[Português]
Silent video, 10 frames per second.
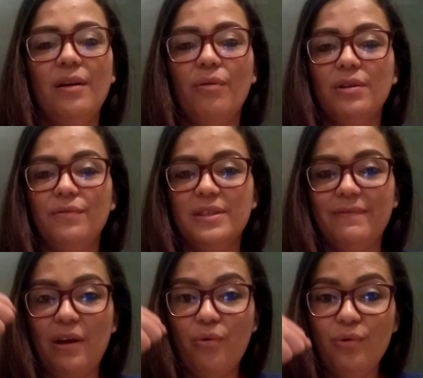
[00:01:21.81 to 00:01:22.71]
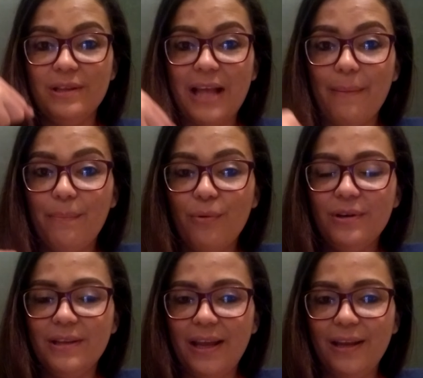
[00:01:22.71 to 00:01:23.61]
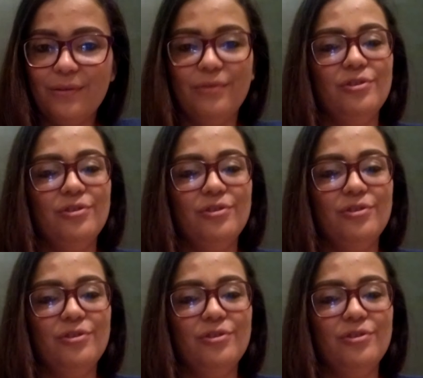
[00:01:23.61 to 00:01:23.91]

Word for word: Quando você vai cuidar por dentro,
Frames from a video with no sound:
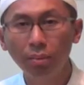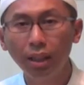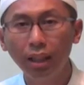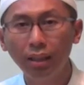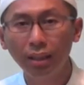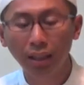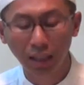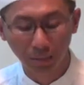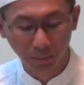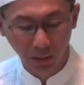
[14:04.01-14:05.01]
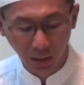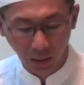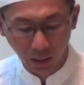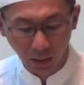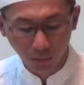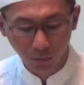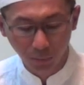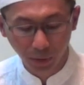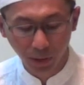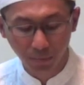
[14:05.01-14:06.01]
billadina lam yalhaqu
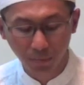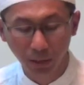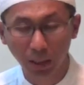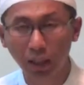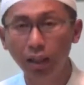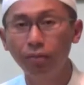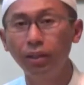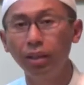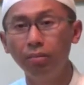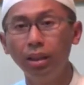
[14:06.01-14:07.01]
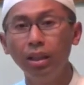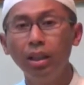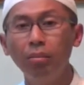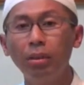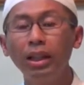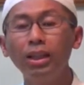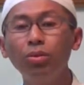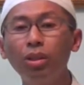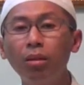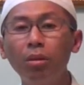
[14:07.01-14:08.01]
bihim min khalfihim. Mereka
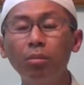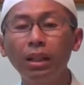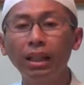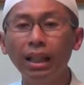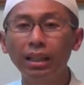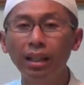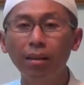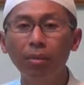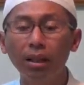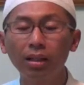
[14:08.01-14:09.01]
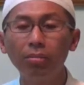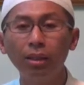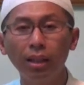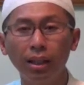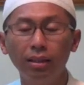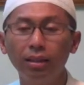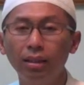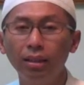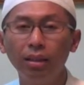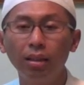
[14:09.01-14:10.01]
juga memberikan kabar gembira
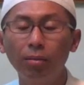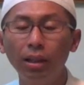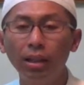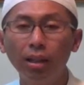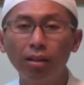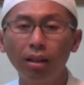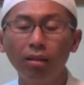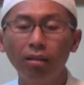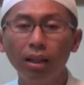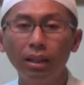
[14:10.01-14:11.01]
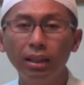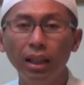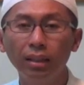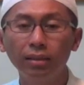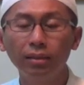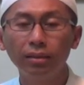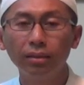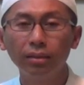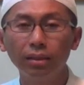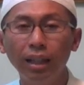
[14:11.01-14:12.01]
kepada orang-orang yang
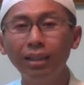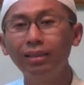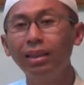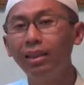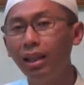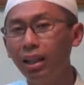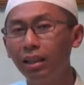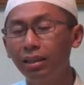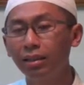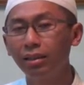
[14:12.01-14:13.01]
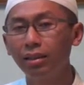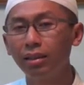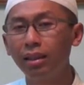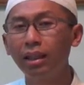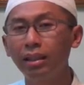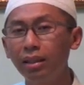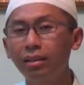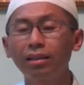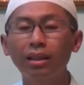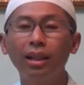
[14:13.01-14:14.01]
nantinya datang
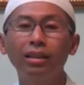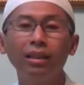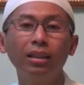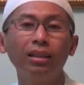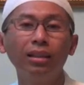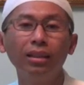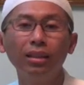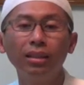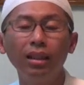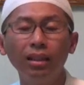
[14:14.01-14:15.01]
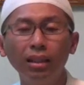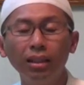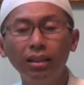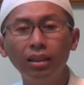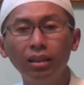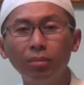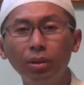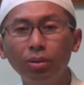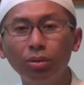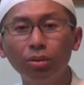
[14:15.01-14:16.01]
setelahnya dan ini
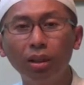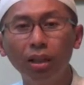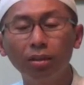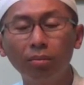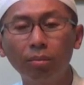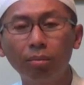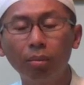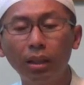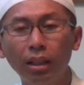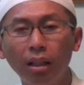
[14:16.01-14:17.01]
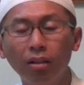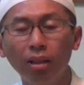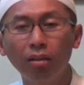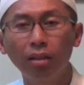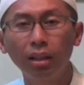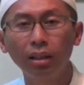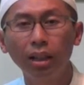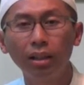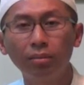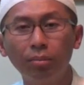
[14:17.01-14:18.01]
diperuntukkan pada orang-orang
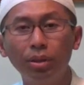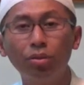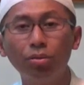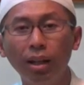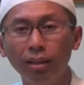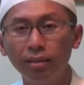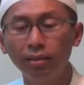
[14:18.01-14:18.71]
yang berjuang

------------------------------------------------------------------------

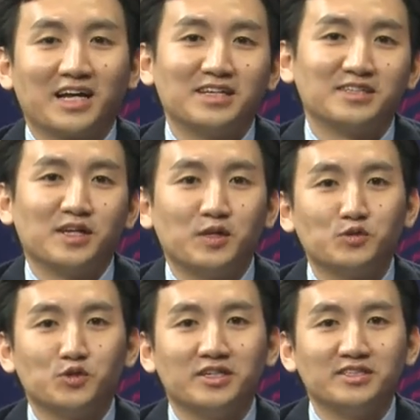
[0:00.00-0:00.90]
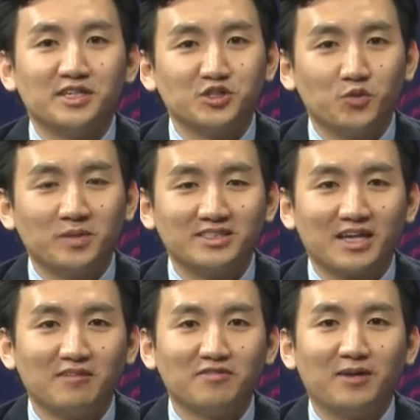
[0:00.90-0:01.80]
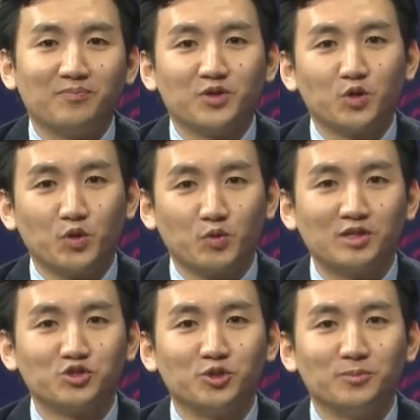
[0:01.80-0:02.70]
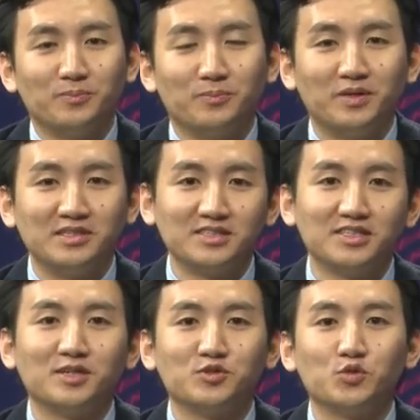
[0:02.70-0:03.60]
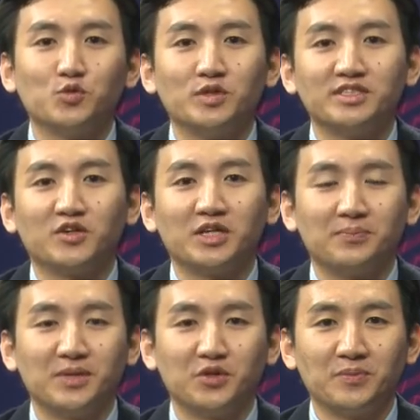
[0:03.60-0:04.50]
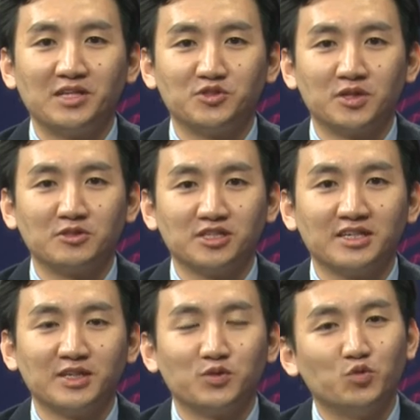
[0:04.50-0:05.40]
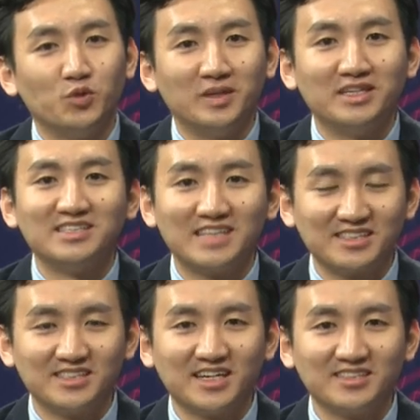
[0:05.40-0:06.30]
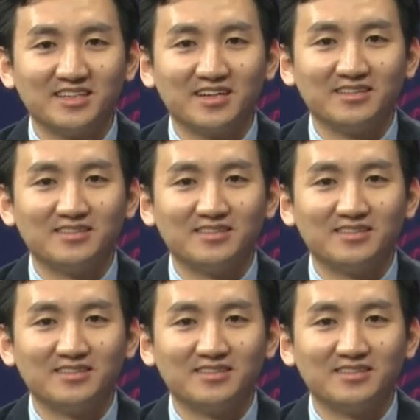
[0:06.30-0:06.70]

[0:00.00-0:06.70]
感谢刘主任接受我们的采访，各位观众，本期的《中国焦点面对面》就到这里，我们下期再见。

------------------------------------------------------------------------

Copy all lines of the records that have the string "video" in them.

Silent video, 10 frames per second.
Frames from a video with no sound:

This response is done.